Each entry below should be echoed exactly, with pictures omitted.

#### Data provided

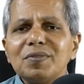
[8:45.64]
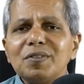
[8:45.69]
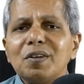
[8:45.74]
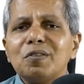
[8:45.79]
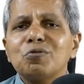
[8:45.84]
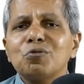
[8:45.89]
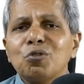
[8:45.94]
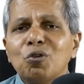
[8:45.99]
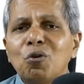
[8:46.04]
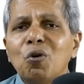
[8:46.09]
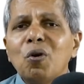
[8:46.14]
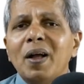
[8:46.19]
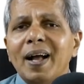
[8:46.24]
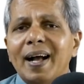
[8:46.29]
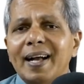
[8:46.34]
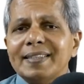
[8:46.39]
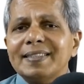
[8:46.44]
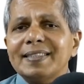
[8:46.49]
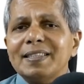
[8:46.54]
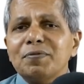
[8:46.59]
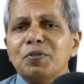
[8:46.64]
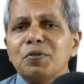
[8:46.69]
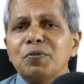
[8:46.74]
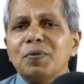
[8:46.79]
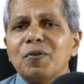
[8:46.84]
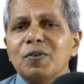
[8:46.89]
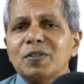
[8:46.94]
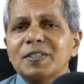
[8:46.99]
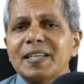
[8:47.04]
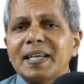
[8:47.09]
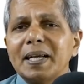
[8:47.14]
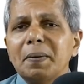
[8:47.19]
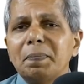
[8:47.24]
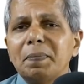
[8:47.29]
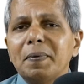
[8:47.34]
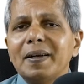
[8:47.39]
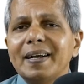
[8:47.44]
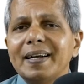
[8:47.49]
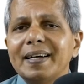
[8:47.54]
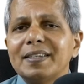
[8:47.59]
So Astafi was
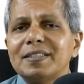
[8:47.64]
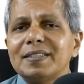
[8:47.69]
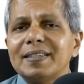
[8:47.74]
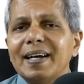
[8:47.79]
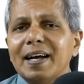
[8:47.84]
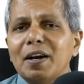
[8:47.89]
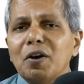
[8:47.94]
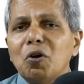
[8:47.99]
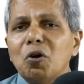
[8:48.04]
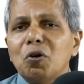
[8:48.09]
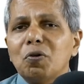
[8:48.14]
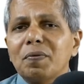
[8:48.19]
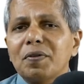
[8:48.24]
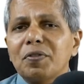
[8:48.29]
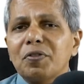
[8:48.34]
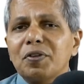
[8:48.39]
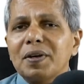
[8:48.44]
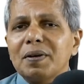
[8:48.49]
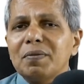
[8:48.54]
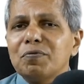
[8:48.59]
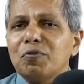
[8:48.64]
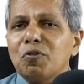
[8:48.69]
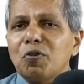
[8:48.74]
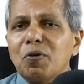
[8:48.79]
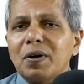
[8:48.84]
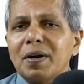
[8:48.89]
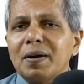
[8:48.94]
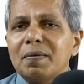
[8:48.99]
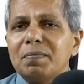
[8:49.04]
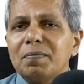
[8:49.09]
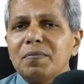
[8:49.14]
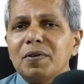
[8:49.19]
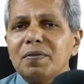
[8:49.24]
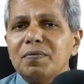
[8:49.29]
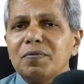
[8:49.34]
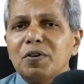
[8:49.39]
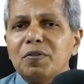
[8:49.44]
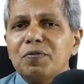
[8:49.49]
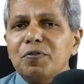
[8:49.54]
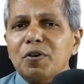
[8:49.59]
keeping it along with him for
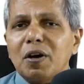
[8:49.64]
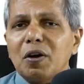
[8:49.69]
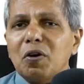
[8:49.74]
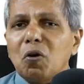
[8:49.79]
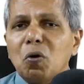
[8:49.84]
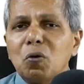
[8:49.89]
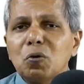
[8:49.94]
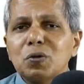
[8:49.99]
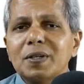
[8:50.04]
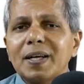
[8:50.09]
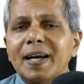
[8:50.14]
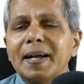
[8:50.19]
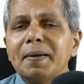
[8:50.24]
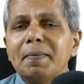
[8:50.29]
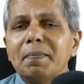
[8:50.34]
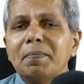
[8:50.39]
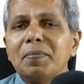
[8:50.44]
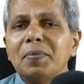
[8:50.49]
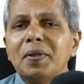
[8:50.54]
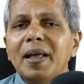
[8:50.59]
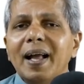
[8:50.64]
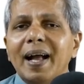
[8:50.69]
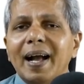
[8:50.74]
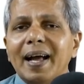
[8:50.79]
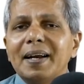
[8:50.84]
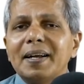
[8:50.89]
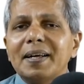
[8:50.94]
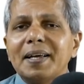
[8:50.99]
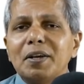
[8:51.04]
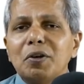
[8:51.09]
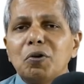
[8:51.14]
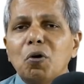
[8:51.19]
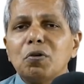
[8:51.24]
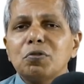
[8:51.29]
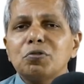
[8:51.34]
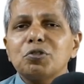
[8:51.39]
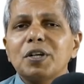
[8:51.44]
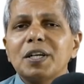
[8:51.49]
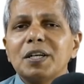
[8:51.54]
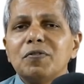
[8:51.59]
a long time, and he
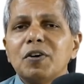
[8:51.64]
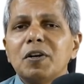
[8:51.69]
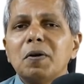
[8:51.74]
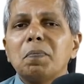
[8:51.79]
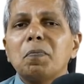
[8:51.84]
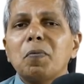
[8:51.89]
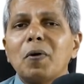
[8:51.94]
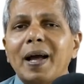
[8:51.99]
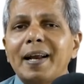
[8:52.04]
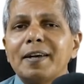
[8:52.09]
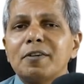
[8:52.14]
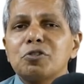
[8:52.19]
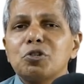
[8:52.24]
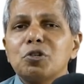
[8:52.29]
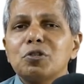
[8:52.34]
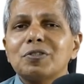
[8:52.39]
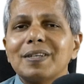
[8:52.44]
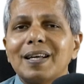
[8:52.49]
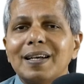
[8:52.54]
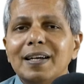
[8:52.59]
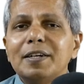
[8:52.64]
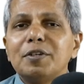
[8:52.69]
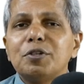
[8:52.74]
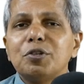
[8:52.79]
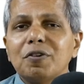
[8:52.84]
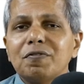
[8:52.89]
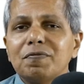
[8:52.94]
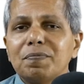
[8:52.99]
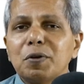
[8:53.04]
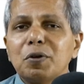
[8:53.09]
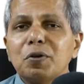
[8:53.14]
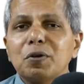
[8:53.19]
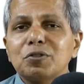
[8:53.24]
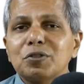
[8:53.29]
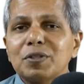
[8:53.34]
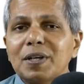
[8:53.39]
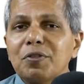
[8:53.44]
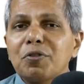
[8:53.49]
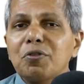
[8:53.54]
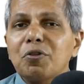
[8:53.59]
also even plans to sell it off because
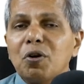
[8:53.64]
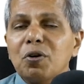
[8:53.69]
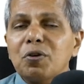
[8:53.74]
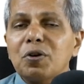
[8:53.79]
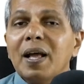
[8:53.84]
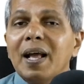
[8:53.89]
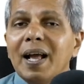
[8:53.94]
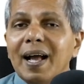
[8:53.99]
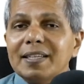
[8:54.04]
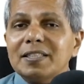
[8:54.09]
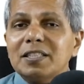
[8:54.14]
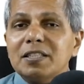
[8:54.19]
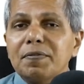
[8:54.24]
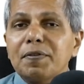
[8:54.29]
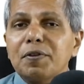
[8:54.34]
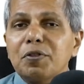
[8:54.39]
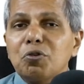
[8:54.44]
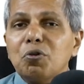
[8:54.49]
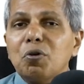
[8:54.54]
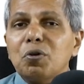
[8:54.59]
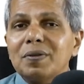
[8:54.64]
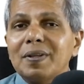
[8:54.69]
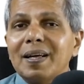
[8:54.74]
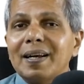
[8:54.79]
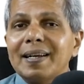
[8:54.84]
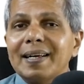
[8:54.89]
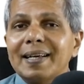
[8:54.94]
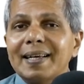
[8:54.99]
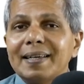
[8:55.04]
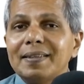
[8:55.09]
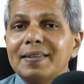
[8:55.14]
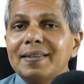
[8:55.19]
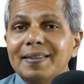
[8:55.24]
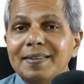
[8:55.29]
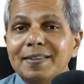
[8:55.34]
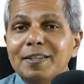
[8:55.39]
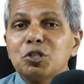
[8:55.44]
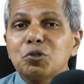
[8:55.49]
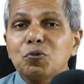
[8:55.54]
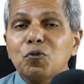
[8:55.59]
Astafi thought that
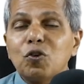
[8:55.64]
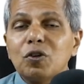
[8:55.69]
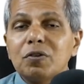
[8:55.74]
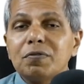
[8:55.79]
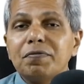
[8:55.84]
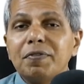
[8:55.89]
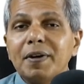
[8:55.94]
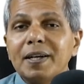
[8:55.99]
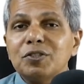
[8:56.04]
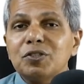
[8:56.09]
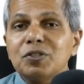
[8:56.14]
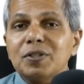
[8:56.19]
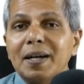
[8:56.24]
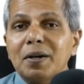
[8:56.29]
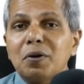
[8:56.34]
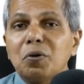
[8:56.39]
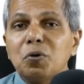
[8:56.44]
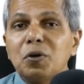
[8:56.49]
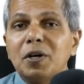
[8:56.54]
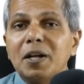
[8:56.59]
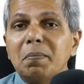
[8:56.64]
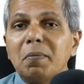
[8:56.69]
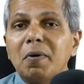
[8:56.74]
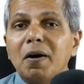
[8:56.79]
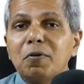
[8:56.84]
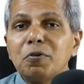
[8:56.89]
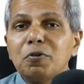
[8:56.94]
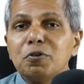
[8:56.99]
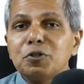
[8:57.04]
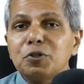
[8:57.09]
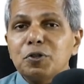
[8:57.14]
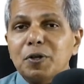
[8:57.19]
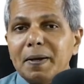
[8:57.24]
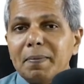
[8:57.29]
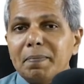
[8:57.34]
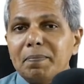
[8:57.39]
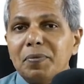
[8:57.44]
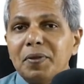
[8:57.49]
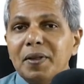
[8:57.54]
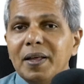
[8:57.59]
this would fetch a good amount to him.
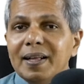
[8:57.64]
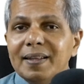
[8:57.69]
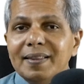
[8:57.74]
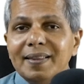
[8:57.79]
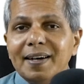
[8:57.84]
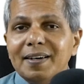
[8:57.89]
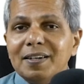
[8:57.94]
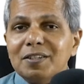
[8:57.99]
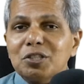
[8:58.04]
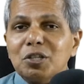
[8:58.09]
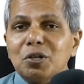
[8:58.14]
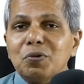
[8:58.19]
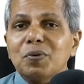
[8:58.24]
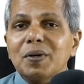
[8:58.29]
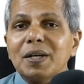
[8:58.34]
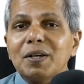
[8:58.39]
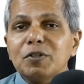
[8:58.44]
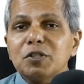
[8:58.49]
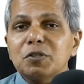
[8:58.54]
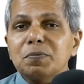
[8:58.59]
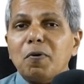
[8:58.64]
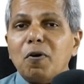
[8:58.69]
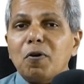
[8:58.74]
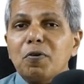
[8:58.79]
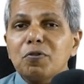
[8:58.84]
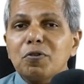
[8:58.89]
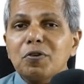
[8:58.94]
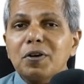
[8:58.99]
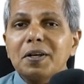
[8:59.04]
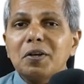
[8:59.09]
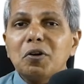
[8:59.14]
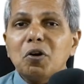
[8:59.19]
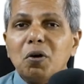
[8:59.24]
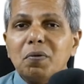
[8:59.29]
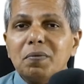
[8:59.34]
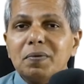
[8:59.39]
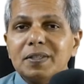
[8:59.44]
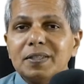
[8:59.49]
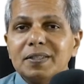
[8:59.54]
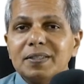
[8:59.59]
That is how he was pondering
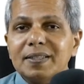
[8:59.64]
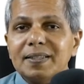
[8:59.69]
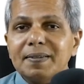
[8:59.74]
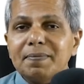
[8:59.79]
over it.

########

### [Answer box]
[8:45.64]
[8:45.69]
[8:45.74]
[8:45.79]
[8:45.84]
[8:45.89]
[8:45.94]
[8:45.99]
[8:46.04]
[8:46.09]
[8:46.14]
[8:46.19]
[8:46.24]
[8:46.29]
[8:46.34]
[8:46.39]
[8:46.44]
[8:46.49]
[8:46.54]
[8:46.59]
[8:46.64]
[8:46.69]
[8:46.74]
[8:46.79]
[8:46.84]
[8:46.89]
[8:46.94]
[8:46.99]
[8:47.04]
[8:47.09]
[8:47.14]
[8:47.19]
[8:47.24]
[8:47.29]
[8:47.34]
[8:47.39]
[8:47.44]
[8:47.49]
[8:47.54]
[8:47.59]
So Astafi was
[8:47.64]
[8:47.69]
[8:47.74]
[8:47.79]
[8:47.84]
[8:47.89]
[8:47.94]
[8:47.99]
[8:48.04]
[8:48.09]
[8:48.14]
[8:48.19]
[8:48.24]
[8:48.29]
[8:48.34]
[8:48.39]
[8:48.44]
[8:48.49]
[8:48.54]
[8:48.59]
[8:48.64]
[8:48.69]
[8:48.74]
[8:48.79]
[8:48.84]
[8:48.89]
[8:48.94]
[8:48.99]
[8:49.04]
[8:49.09]
[8:49.14]
[8:49.19]
[8:49.24]
[8:49.29]
[8:49.34]
[8:49.39]
[8:49.44]
[8:49.49]
[8:49.54]
[8:49.59]
keeping it along with him for
[8:49.64]
[8:49.69]
[8:49.74]
[8:49.79]
[8:49.84]
[8:49.89]
[8:49.94]
[8:49.99]
[8:50.04]
[8:50.09]
[8:50.14]
[8:50.19]
[8:50.24]
[8:50.29]
[8:50.34]
[8:50.39]
[8:50.44]
[8:50.49]
[8:50.54]
[8:50.59]
[8:50.64]
[8:50.69]
[8:50.74]
[8:50.79]
[8:50.84]
[8:50.89]
[8:50.94]
[8:50.99]
[8:51.04]
[8:51.09]
[8:51.14]
[8:51.19]
[8:51.24]
[8:51.29]
[8:51.34]
[8:51.39]
[8:51.44]
[8:51.49]
[8:51.54]
[8:51.59]
a long time, and he
[8:51.64]
[8:51.69]
[8:51.74]
[8:51.79]
[8:51.84]
[8:51.89]
[8:51.94]
[8:51.99]
[8:52.04]
[8:52.09]
[8:52.14]
[8:52.19]
[8:52.24]
[8:52.29]
[8:52.34]
[8:52.39]
[8:52.44]
[8:52.49]
[8:52.54]
[8:52.59]
[8:52.64]
[8:52.69]
[8:52.74]
[8:52.79]
[8:52.84]
[8:52.89]
[8:52.94]
[8:52.99]
[8:53.04]
[8:53.09]
[8:53.14]
[8:53.19]
[8:53.24]
[8:53.29]
[8:53.34]
[8:53.39]
[8:53.44]
[8:53.49]
[8:53.54]
[8:53.59]
also even plans to sell it off because
[8:53.64]
[8:53.69]
[8:53.74]
[8:53.79]
[8:53.84]
[8:53.89]
[8:53.94]
[8:53.99]
[8:54.04]
[8:54.09]
[8:54.14]
[8:54.19]
[8:54.24]
[8:54.29]
[8:54.34]
[8:54.39]
[8:54.44]
[8:54.49]
[8:54.54]
[8:54.59]
[8:54.64]
[8:54.69]
[8:54.74]
[8:54.79]
[8:54.84]
[8:54.89]
[8:54.94]
[8:54.99]
[8:55.04]
[8:55.09]
[8:55.14]
[8:55.19]
[8:55.24]
[8:55.29]
[8:55.34]
[8:55.39]
[8:55.44]
[8:55.49]
[8:55.54]
[8:55.59]
Astafi thought that
[8:55.64]
[8:55.69]
[8:55.74]
[8:55.79]
[8:55.84]
[8:55.89]
[8:55.94]
[8:55.99]
[8:56.04]
[8:56.09]
[8:56.14]
[8:56.19]
[8:56.24]
[8:56.29]
[8:56.34]
[8:56.39]
[8:56.44]
[8:56.49]
[8:56.54]
[8:56.59]
[8:56.64]
[8:56.69]
[8:56.74]
[8:56.79]
[8:56.84]
[8:56.89]
[8:56.94]
[8:56.99]
[8:57.04]
[8:57.09]
[8:57.14]
[8:57.19]
[8:57.24]
[8:57.29]
[8:57.34]
[8:57.39]
[8:57.44]
[8:57.49]
[8:57.54]
[8:57.59]
this would fetch a good amount to him.
[8:57.64]
[8:57.69]
[8:57.74]
[8:57.79]
[8:57.84]
[8:57.89]
[8:57.94]
[8:57.99]
[8:58.04]
[8:58.09]
[8:58.14]
[8:58.19]
[8:58.24]
[8:58.29]
[8:58.34]
[8:58.39]
[8:58.44]
[8:58.49]
[8:58.54]
[8:58.59]
[8:58.64]
[8:58.69]
[8:58.74]
[8:58.79]
[8:58.84]
[8:58.89]
[8:58.94]
[8:58.99]
[8:59.04]
[8:59.09]
[8:59.14]
[8:59.19]
[8:59.24]
[8:59.29]
[8:59.34]
[8:59.39]
[8:59.44]
[8:59.49]
[8:59.54]
[8:59.59]
That is how he was pondering
[8:59.64]
[8:59.69]
[8:59.74]
[8:59.79]
over it.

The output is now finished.